Jesus conquers the unconquerable. We are liberated by him who lays down his life for us. Jesus defeats death by taking the paths of the dead for us.
Our story begins in the grave with Lazarus. In the valley of dry bones with Israel. In our dead in sin flesh. But that’s not where it ends.
Resurrection happens for us in the same way it happens for Israel, in Romans, and for Lazarus. By the voice of Jesus. Jesus speaks and destroys death with a word.
Jesus weeps. Stands by the tomb of Lazarus. Take away the stone. I AM the resurrection and the life. For Lazarus. For Mary and Martha. And for you. Lazarus, come out. And he does. He lives. And in Christ, so do you. In his cross and death and resurrection. There is one true, happily ever after ending.
Thus says the Lord God: Behold, I will open your graves and raise you from your graves, O my people.
For the Spirit of him who raised Jesus from the dead dwells in you, he who raised Christ Jesus from the dead will also give life to your mortal bodies through his Spirit who dwells in you.
For Lazarus and for you, Death does not get the last word. Jesus does. Our stories, which begin with death, end in life. Even in death, you are not alone. Christ has gone before you. Is for you. And goes with you.

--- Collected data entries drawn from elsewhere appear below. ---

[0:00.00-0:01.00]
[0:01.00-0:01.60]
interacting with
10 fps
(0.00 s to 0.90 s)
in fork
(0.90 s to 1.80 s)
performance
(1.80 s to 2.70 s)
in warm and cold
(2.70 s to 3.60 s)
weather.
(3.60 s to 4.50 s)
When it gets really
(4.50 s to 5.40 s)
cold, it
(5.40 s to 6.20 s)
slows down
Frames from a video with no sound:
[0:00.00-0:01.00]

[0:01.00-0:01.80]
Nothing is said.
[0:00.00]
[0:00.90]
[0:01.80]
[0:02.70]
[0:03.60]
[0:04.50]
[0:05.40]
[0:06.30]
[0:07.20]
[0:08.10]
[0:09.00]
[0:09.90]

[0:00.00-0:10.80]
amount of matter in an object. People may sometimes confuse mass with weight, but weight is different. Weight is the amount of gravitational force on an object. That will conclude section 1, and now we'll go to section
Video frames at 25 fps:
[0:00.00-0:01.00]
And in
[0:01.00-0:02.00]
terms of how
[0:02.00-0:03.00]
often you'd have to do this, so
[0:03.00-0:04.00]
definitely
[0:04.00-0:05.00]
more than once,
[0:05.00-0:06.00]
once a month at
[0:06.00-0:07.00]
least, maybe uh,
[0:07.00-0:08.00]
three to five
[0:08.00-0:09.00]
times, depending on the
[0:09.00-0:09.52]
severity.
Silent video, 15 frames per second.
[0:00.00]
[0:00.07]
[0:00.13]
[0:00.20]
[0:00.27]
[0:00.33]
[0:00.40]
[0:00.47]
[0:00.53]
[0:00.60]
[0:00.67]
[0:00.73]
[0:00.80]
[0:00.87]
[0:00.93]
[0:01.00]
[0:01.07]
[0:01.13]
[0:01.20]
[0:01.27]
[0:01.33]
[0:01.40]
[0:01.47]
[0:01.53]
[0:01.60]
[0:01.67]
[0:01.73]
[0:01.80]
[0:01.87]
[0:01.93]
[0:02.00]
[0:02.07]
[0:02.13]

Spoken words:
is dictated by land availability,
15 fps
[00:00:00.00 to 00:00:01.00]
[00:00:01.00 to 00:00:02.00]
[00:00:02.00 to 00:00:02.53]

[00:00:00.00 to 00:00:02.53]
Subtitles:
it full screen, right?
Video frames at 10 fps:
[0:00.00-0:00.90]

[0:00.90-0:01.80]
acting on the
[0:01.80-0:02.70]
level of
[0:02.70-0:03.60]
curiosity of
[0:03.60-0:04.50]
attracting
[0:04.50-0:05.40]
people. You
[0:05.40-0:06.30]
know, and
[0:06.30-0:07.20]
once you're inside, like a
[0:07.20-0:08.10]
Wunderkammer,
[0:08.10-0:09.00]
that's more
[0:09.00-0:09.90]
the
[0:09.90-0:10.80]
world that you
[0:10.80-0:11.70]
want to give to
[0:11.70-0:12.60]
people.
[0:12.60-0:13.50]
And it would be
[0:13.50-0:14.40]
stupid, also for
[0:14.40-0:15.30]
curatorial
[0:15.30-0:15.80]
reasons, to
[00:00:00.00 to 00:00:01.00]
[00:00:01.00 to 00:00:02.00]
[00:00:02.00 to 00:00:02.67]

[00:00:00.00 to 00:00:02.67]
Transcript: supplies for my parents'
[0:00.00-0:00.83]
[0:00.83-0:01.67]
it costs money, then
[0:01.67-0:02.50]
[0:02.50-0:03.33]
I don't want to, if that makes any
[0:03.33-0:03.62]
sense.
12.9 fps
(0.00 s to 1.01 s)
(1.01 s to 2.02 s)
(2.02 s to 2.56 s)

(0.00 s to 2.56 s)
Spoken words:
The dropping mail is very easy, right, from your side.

Jesus writes the end of our story. The last chapter. The last laugh of joy and resurrection over sin and death. It’s written in sacred ink, signed and sealed by his holy blood and solemn promise:
“I am the resurrection and the life. Whoever believes in me, though he die, yet shall he live, and everyone who lives and believes in me shall never die forever.
In the Name of the Father and of the + Son and of the Holy Spirit. Amen.